**WORK ITEM:** Please output exactly the lines from the one that holds "Video frames at" through the final line of the data, and nothing else; leave out any pictures.
Segment Open
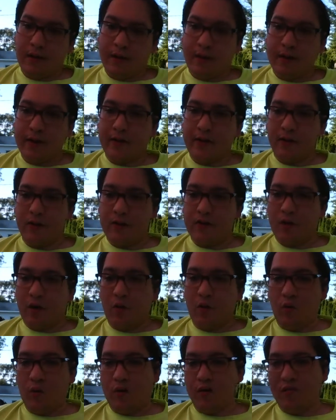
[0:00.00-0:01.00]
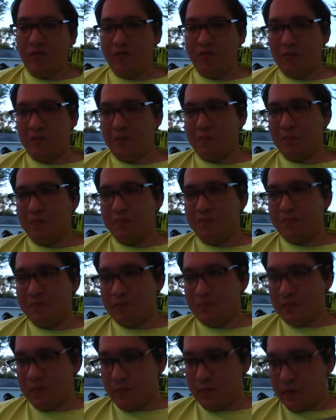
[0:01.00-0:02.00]
I don't know her from.
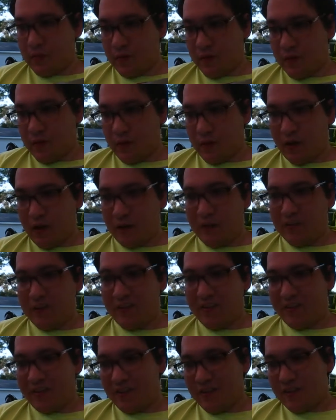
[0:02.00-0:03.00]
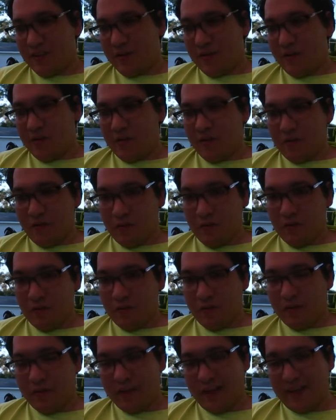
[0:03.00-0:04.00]
I mean,
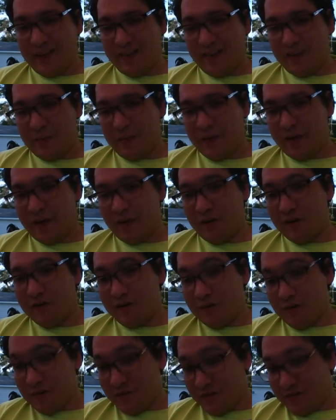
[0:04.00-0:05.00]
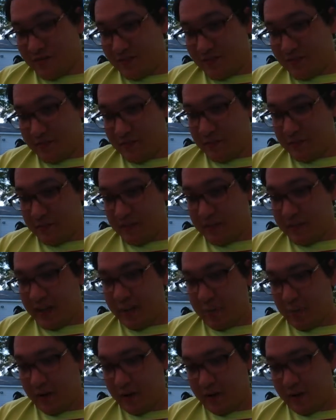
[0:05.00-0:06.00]
that's a bigger,
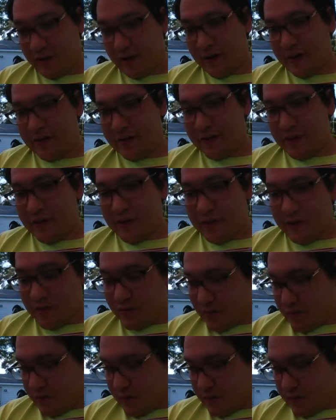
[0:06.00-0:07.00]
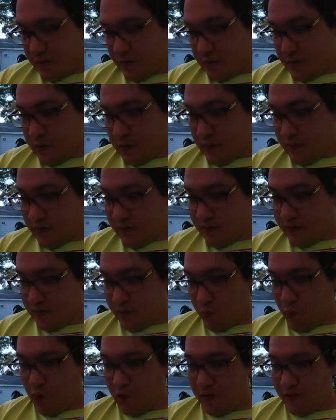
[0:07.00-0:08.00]
deeper cut
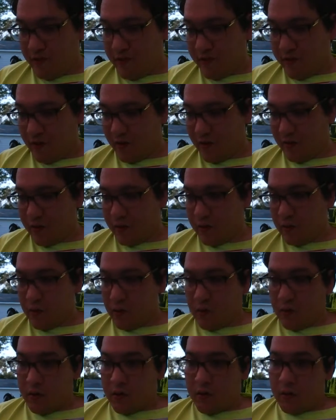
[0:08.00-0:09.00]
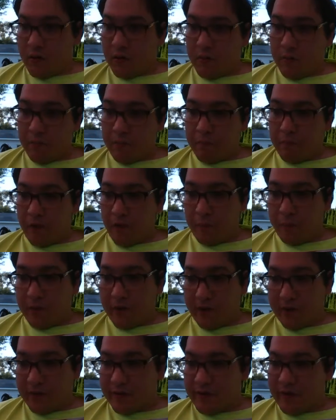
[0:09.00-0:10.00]
to more of a
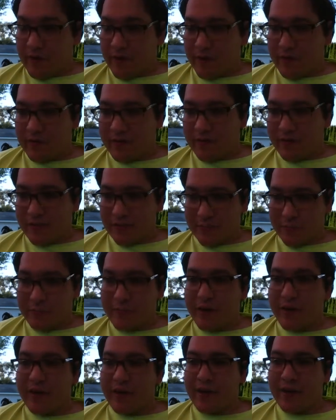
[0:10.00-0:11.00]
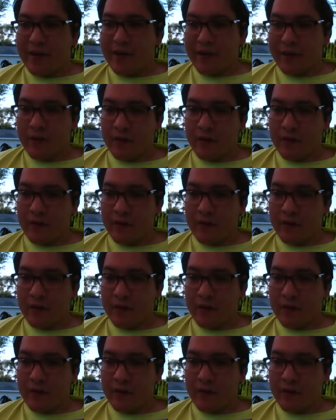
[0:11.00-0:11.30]
bigger nerd than me,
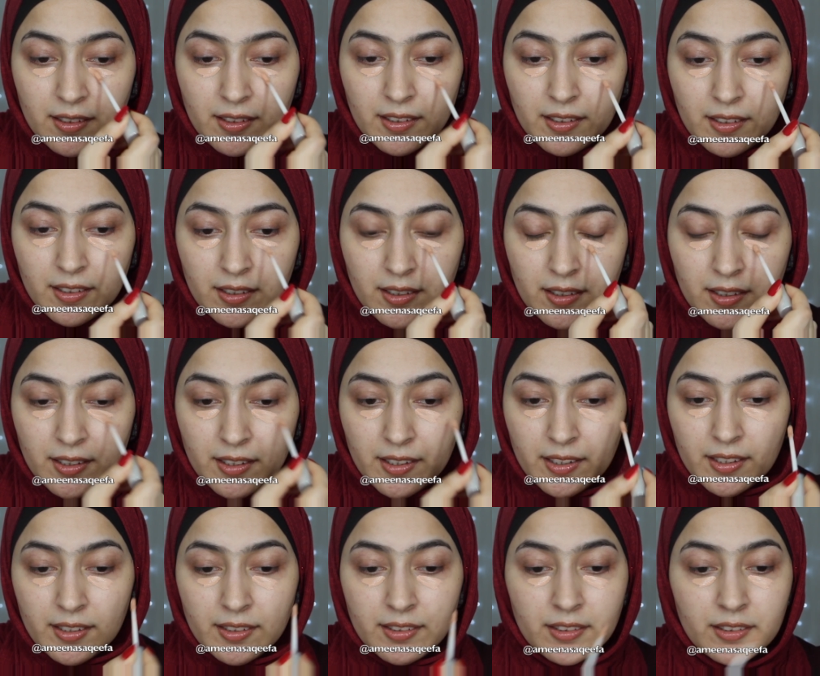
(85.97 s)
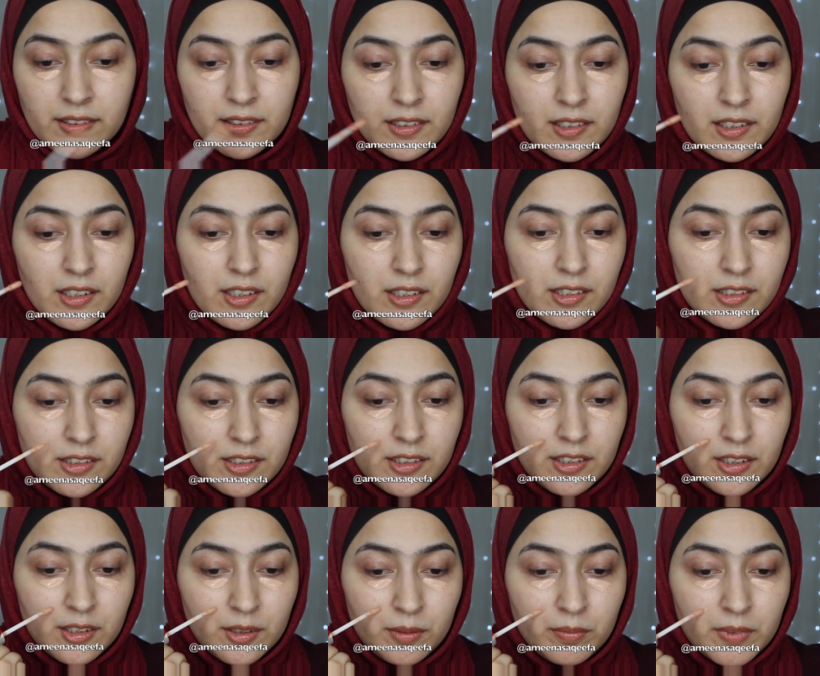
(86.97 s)
and
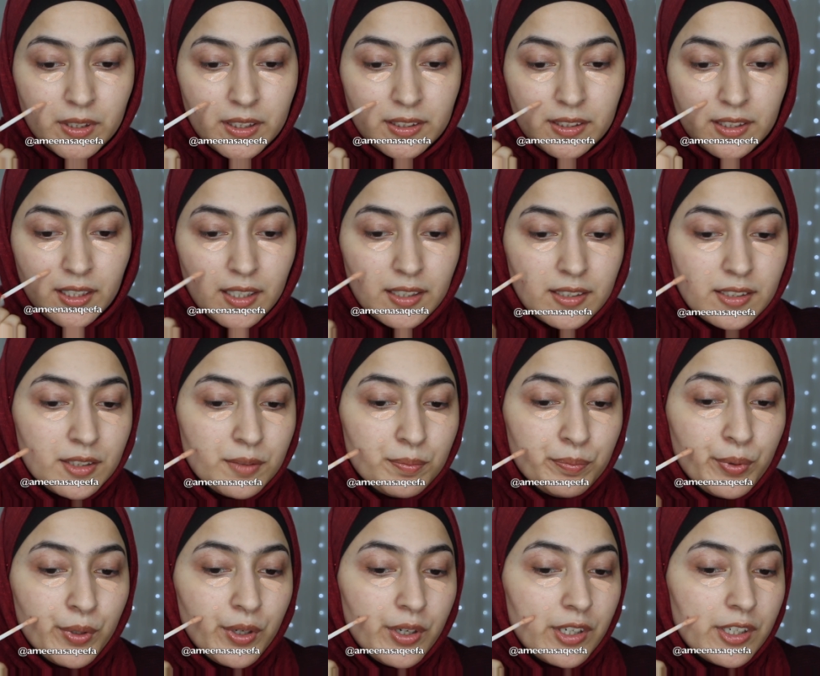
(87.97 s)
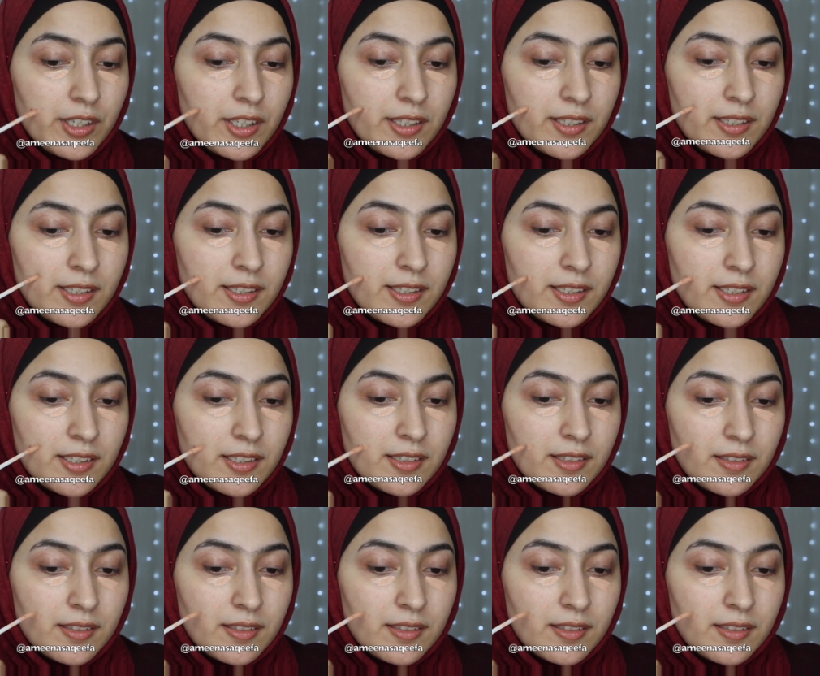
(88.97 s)
also my dark spots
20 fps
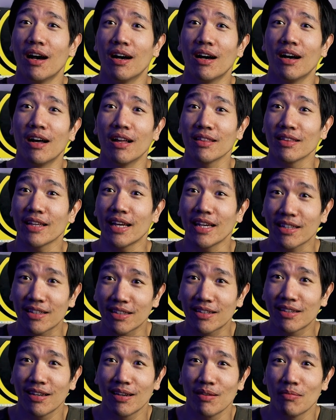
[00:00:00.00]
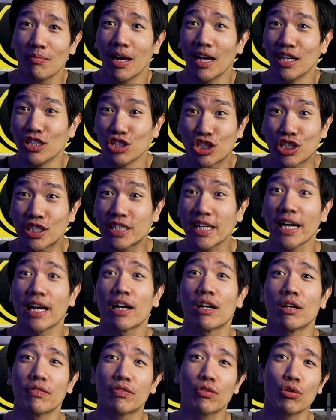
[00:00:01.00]
like, and
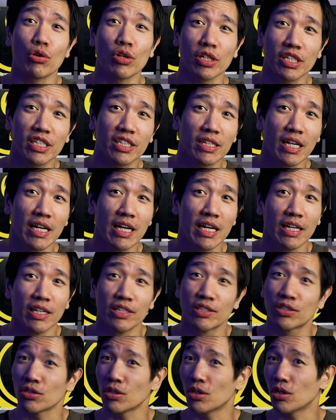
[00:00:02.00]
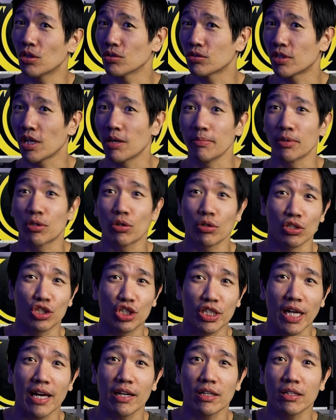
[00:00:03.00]
share, of course. So to help me grow the
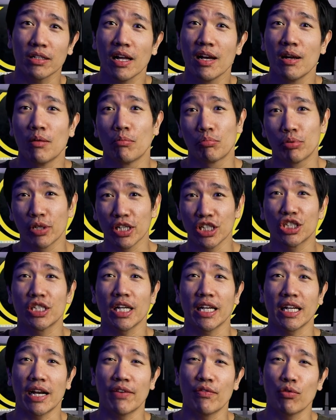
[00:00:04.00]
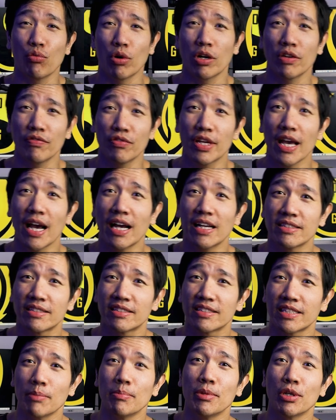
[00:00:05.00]
channel, appreciate every one of you guys.
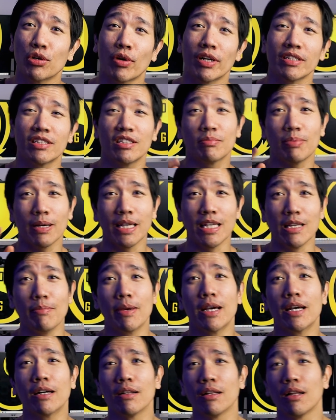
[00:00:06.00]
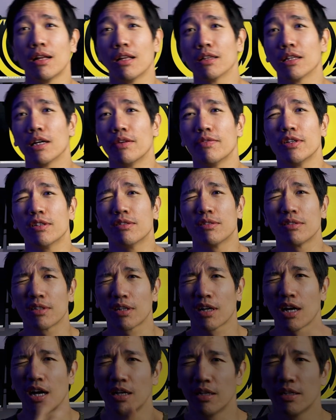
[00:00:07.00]
Send me your questions by email. Love you.
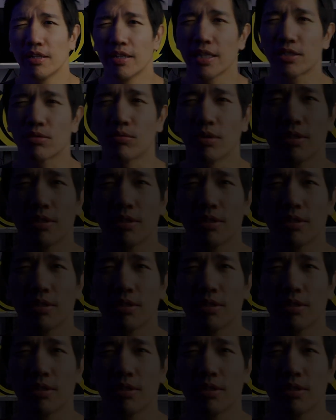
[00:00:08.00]
Next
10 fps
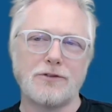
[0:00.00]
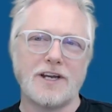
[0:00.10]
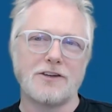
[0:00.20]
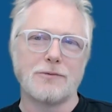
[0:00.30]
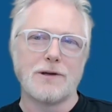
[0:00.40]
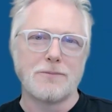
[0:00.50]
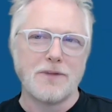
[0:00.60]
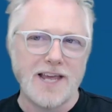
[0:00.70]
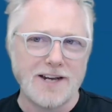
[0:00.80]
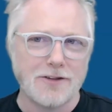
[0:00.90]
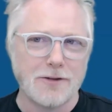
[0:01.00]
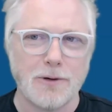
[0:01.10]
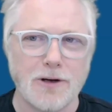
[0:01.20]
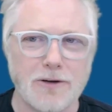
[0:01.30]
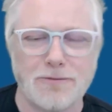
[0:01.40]
sort of seconds away from the end
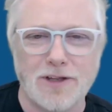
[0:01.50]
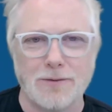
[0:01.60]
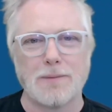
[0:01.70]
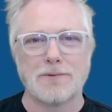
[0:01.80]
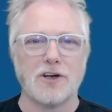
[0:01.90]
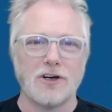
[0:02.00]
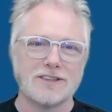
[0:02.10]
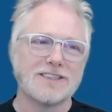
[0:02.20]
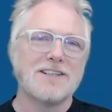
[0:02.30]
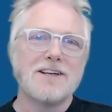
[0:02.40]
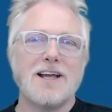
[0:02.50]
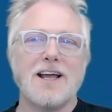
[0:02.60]
of the webcast,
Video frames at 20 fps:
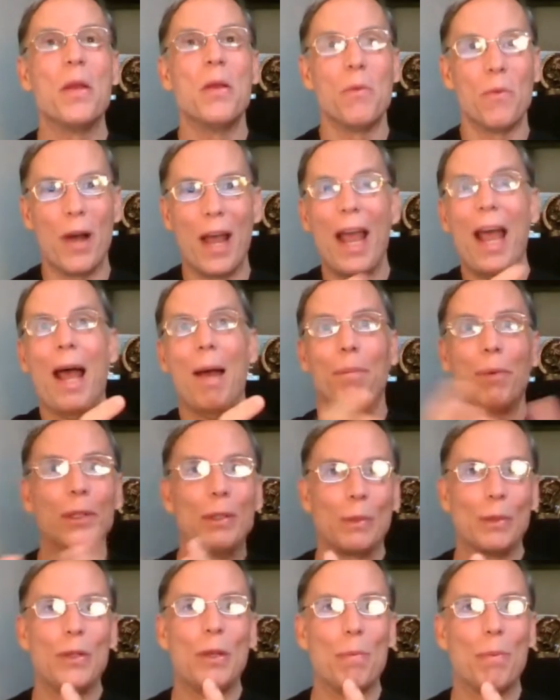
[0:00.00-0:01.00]
What
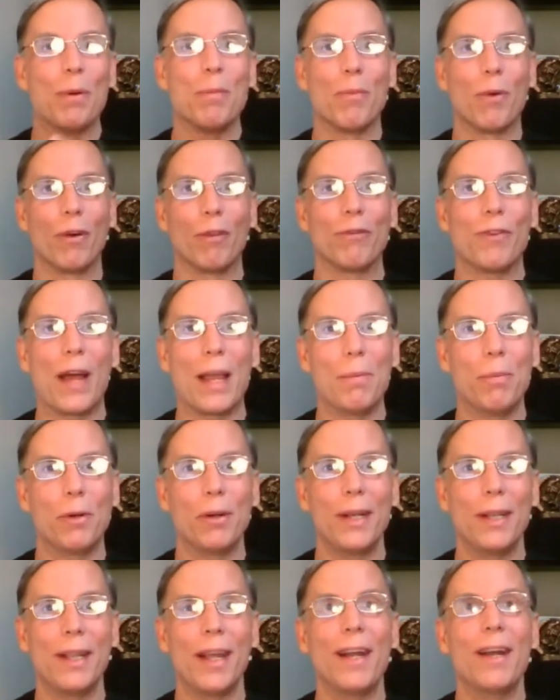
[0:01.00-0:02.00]
happens when you put more fiber
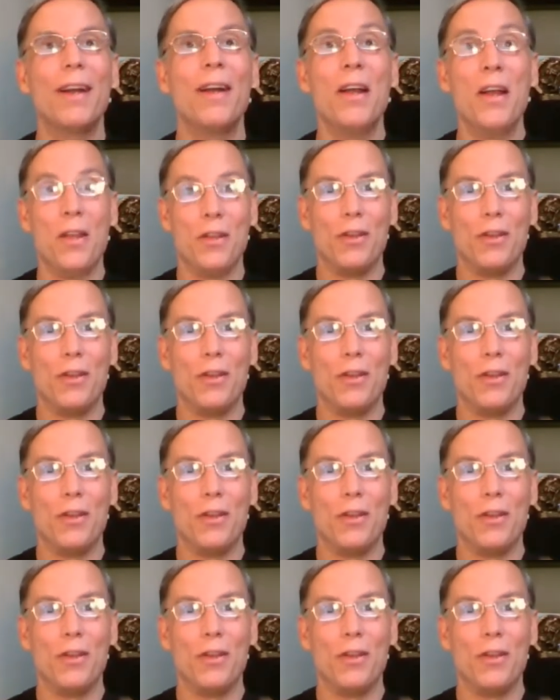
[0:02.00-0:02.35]
in there?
Segment Closed
**SOLUTION TO THE PROBLEM:**
Video frames at 20 fps:
[0:00.00-0:01.00]
What
[0:01.00-0:02.00]
happens when you put more fiber
[0:02.00-0:02.35]
in there?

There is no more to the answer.